* Instructions for the task:
Whatever comes before the line containing "[10:43.64-10:44.54]" stays out; transcribe that line and all that follow to the end of the records exactly, with no pictures.

* Data in this exercise:
++++++++++++++++++++

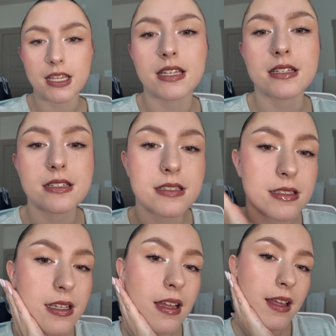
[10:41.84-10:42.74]

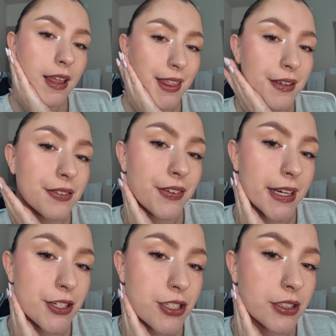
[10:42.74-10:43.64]
Is the
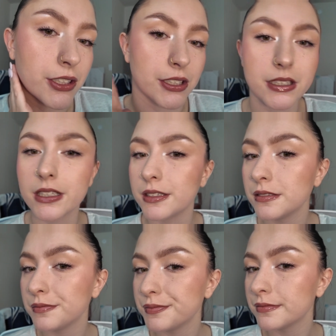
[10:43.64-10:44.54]
finished look.
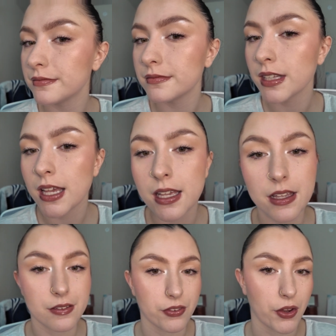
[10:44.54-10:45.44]

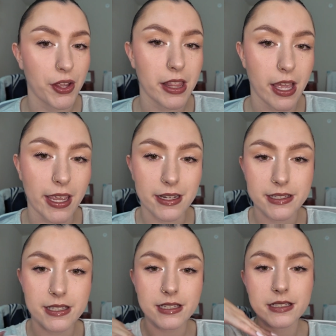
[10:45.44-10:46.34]
Very
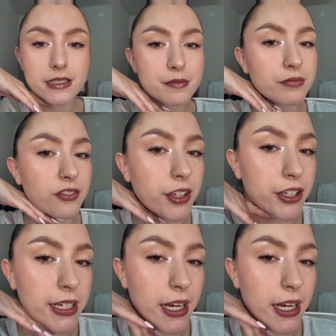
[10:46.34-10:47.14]
light, very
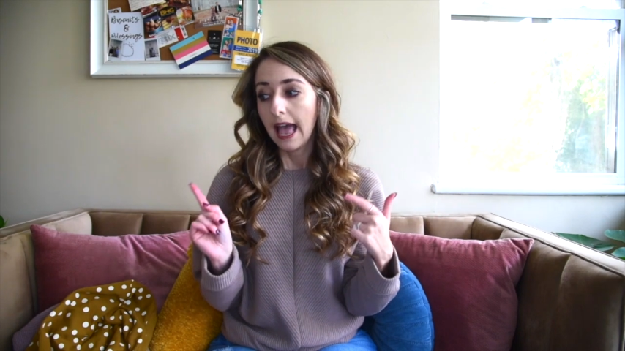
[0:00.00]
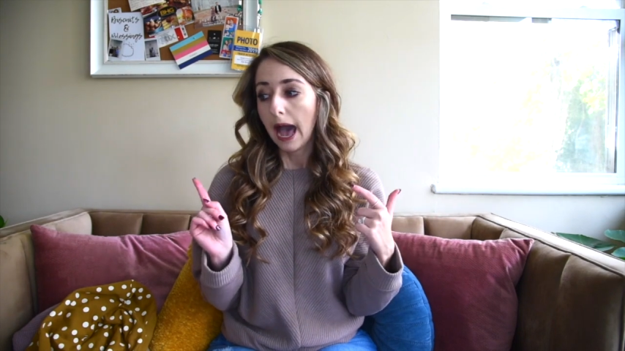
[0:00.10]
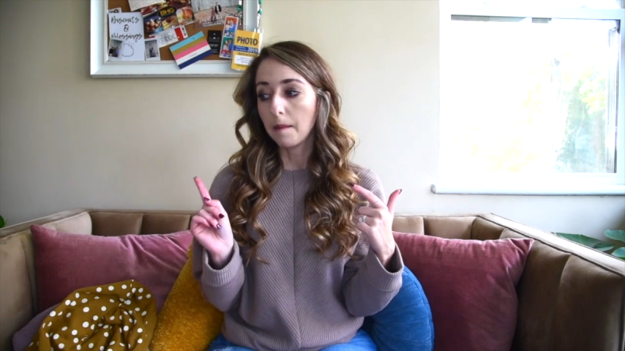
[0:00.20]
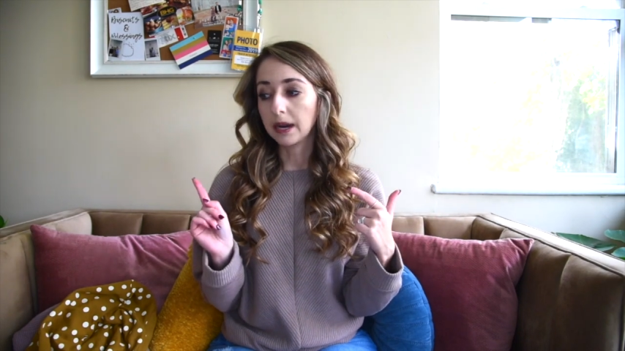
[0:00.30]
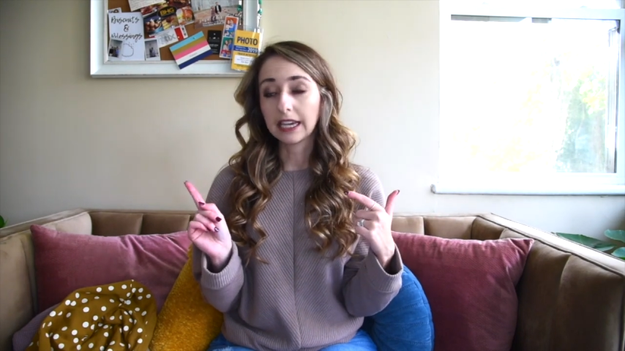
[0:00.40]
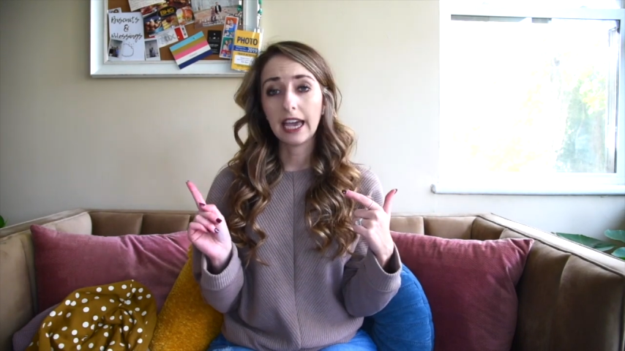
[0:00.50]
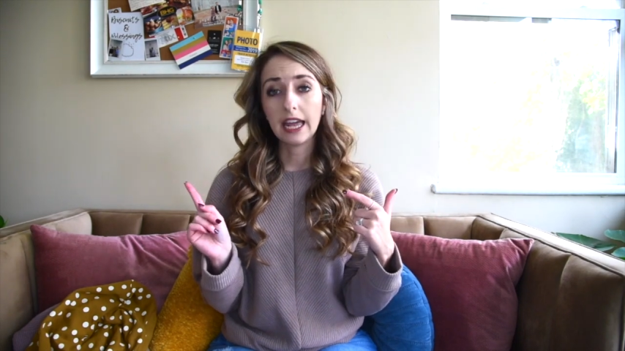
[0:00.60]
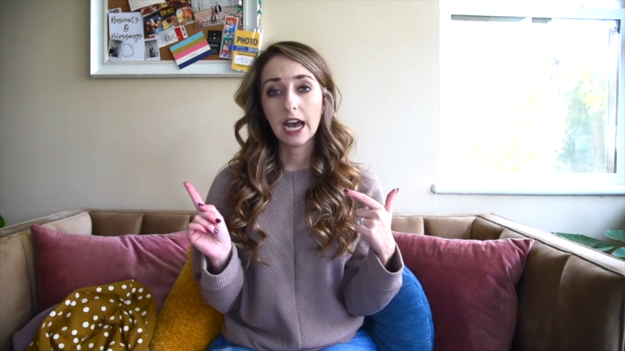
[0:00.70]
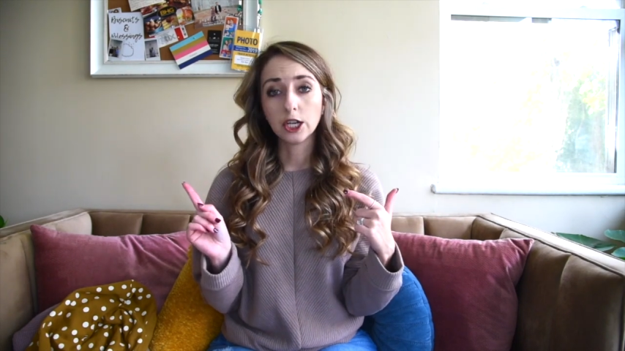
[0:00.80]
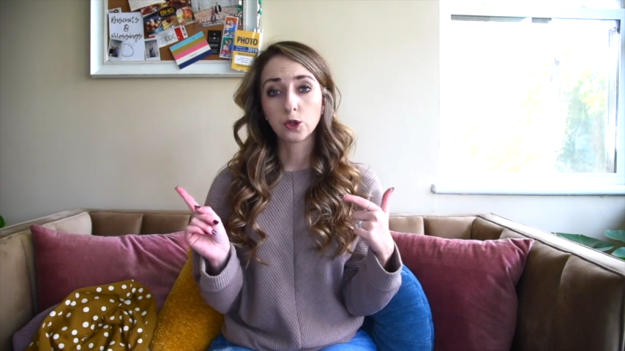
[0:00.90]
I'm gonna
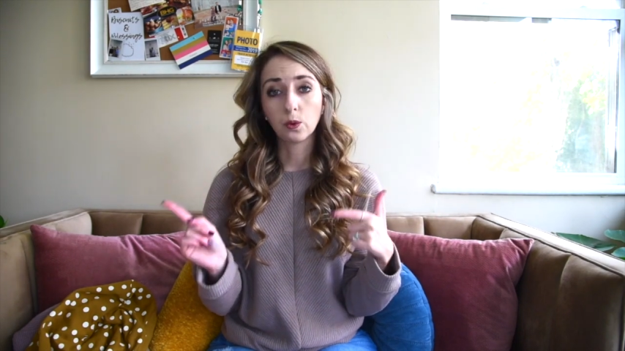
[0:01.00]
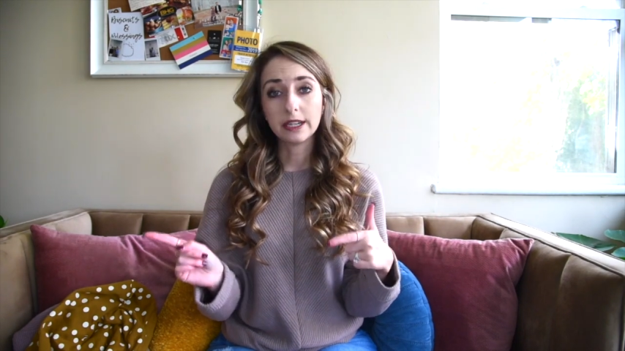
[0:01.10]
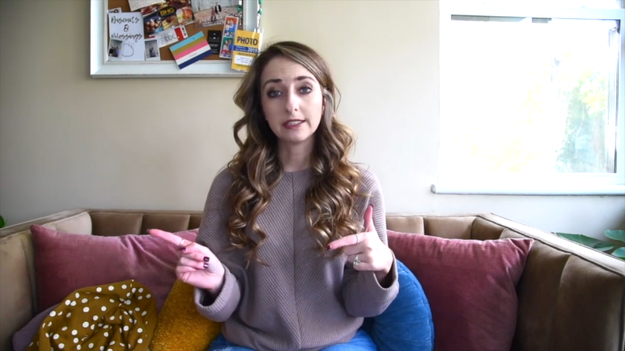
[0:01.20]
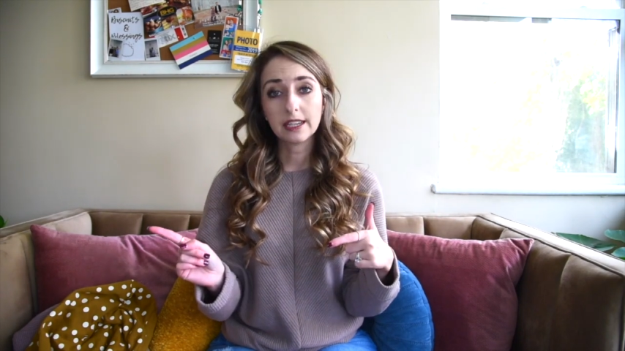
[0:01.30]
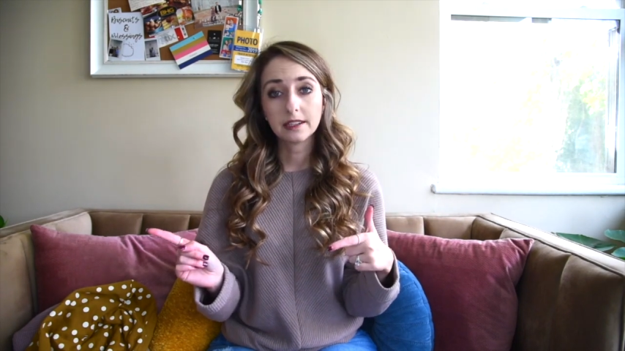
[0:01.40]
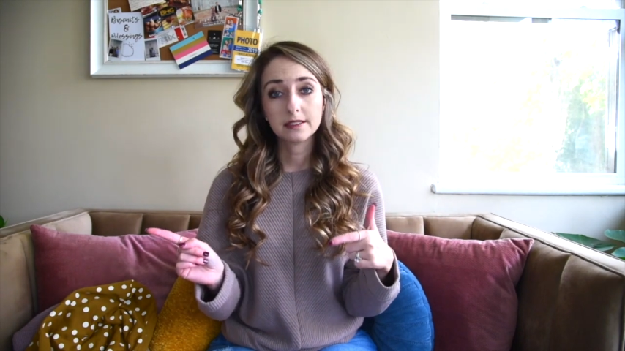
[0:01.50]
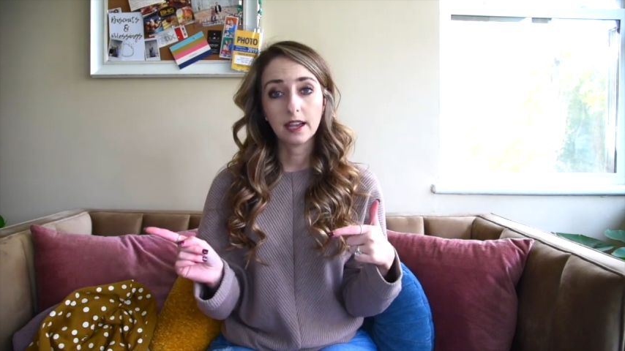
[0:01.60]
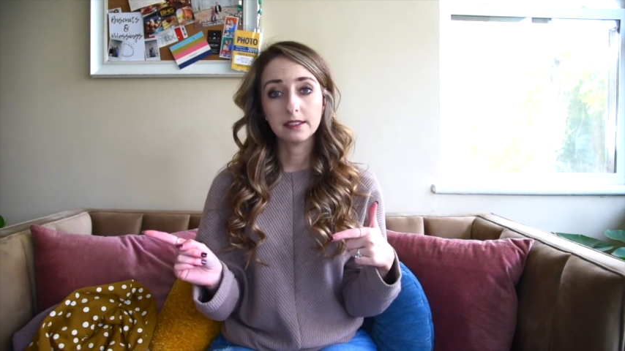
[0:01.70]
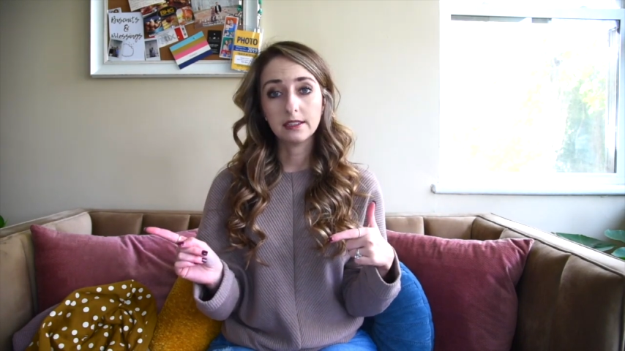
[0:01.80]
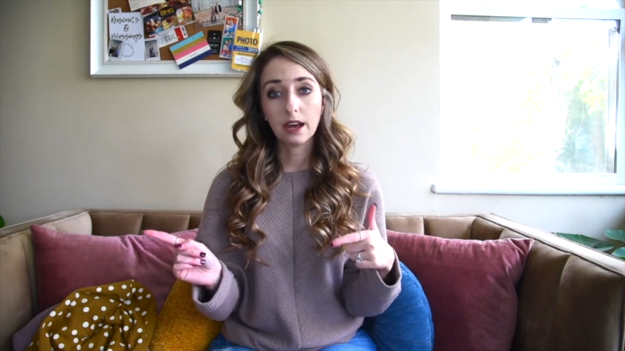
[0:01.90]
get a 26
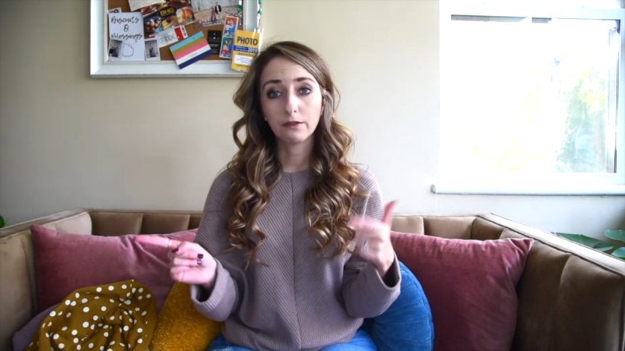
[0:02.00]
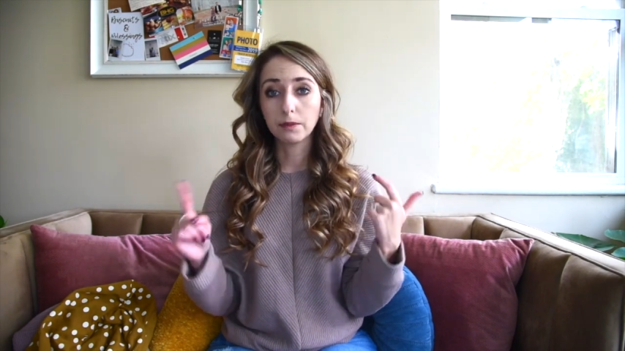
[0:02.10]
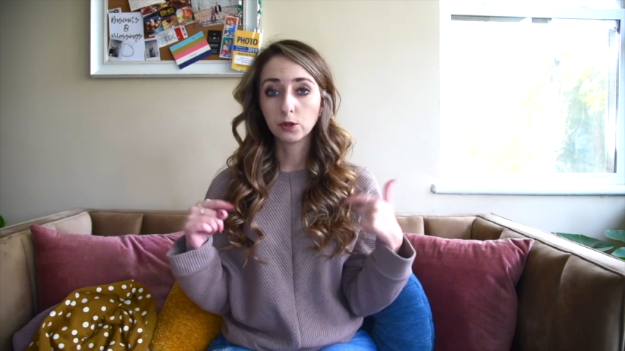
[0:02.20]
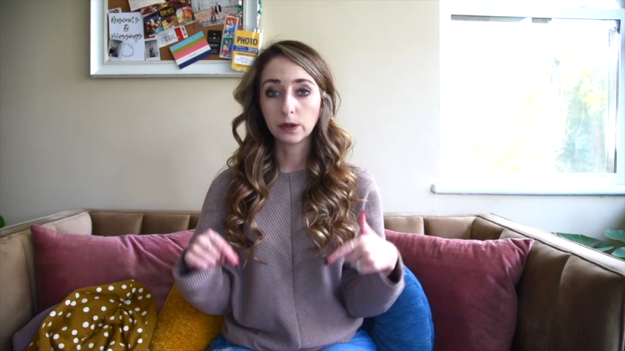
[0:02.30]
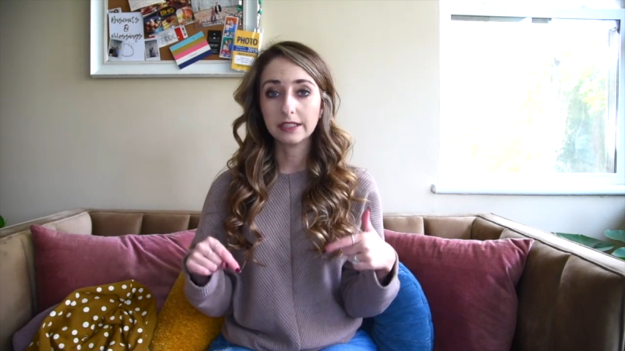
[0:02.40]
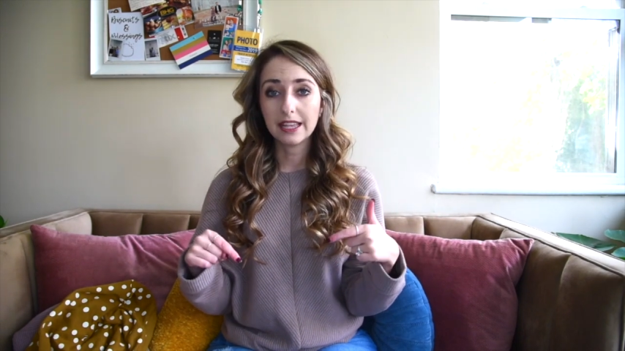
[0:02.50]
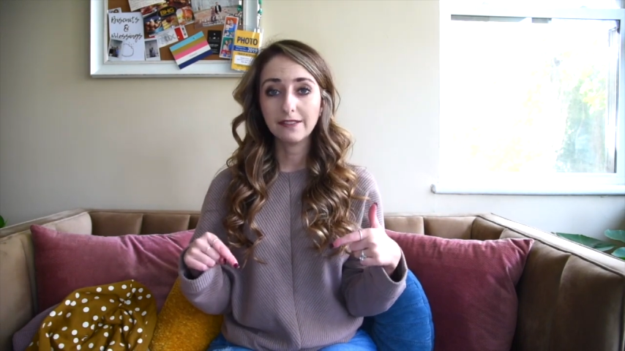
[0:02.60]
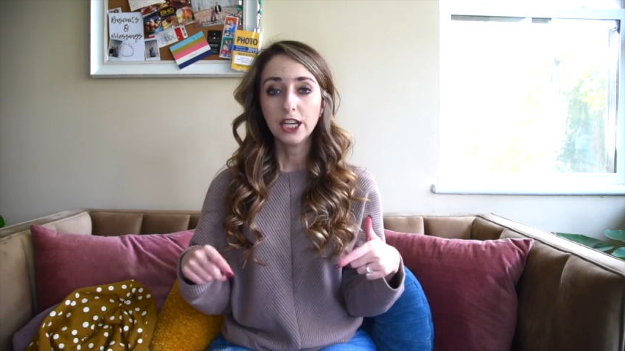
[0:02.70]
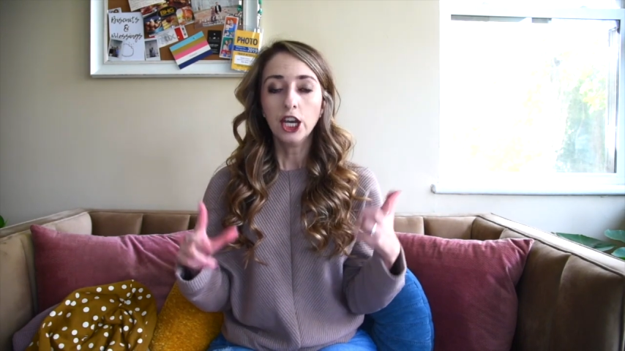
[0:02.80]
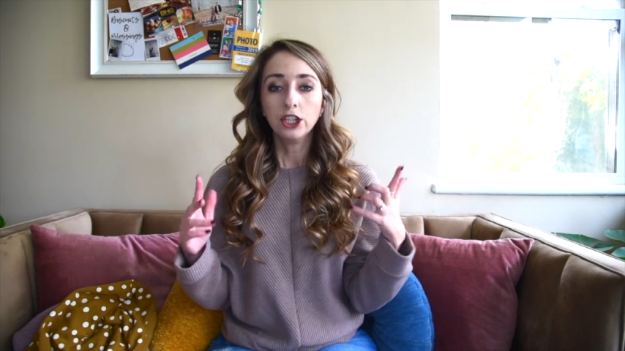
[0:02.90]
sizing down from a 27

++++++++++++++++++++

* Answer to this task:
[10:43.64-10:44.54]
finished look.
[10:44.54-10:45.44]

[10:45.44-10:46.34]
Very
[10:46.34-10:47.14]
light, very
[0:00.00]
[0:00.10]
[0:00.20]
[0:00.30]
[0:00.40]
[0:00.50]
[0:00.60]
[0:00.70]
[0:00.80]
[0:00.90]
I'm gonna
[0:01.00]
[0:01.10]
[0:01.20]
[0:01.30]
[0:01.40]
[0:01.50]
[0:01.60]
[0:01.70]
[0:01.80]
[0:01.90]
get a 26
[0:02.00]
[0:02.10]
[0:02.20]
[0:02.30]
[0:02.40]
[0:02.50]
[0:02.60]
[0:02.70]
[0:02.80]
[0:02.90]
sizing down from a 27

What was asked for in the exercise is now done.